Ask HN: Who gets VPN access at your company? - joshdance

At my current company, VPN access is very hard to get. You have to ask your manager, and fill out a form, and he has to approve it, and then pass the request to systems etc etc. As a result hardly anyone has it.<p>How widespread is VPN access at your company? Does everyone get it, or only a select few? Also what is the size of your company? Mine is around 400 people.
======
greenyoda
Pretty much anyone who uses a computer at my workplace has VPN access. No
special approval is required. The same ID that gives you access to local
network resources (printers, file servers, intranet sites, etc.) gets you on
the VPN. The company has several hundred employees, and the VPN can support
hundreds of users.

Aside from people whose jobs require a lot of travel (sales, etc.), only a few
people work remotely on a regular basis, and some others work remotely a few
days a month. But having the infrastructure to have many employees work
remotely gives us the ability to keep the business going if there are
transportation disruptions like blizzards, hurricanes or transit strikes.

------
byoung2
At my last job (ClearChannel, now iHeartMedia), it took a form and approvals
from my manager and several department heads including IT and HR. There were
10,000+ employees there.
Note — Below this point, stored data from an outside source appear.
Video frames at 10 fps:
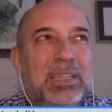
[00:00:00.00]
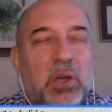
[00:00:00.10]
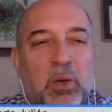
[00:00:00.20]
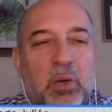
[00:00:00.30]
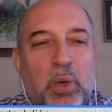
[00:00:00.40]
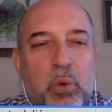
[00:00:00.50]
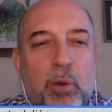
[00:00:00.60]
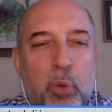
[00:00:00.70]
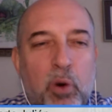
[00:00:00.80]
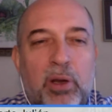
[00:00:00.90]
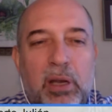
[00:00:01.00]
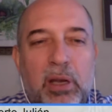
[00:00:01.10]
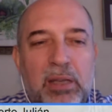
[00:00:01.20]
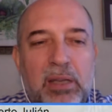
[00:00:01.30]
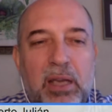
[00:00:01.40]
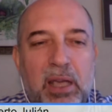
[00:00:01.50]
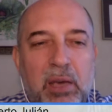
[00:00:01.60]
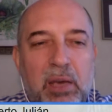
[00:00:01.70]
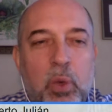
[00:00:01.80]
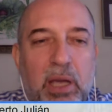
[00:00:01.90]
when you are working, let's say, a
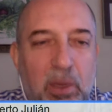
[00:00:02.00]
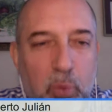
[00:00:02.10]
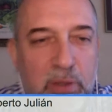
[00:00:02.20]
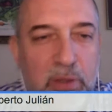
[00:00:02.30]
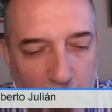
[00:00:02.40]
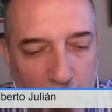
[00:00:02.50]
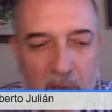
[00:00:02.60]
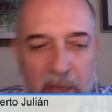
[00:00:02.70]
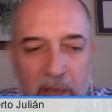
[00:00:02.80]
weekend with someone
At my current job, we've grown from 7 to 35 since
I've been here, and everyone has a VPN login, but few people use it.

------
bennyp101
There's about 20 of us in the office, and maybe 5 or so that have VPN access.
If you don't need it, you dont get it.

Conversely, I used to work for a big red o, and everyone had VPN, with access
cards etc.

Depends on the job/environment. Usually if you need it, you'll be granted it.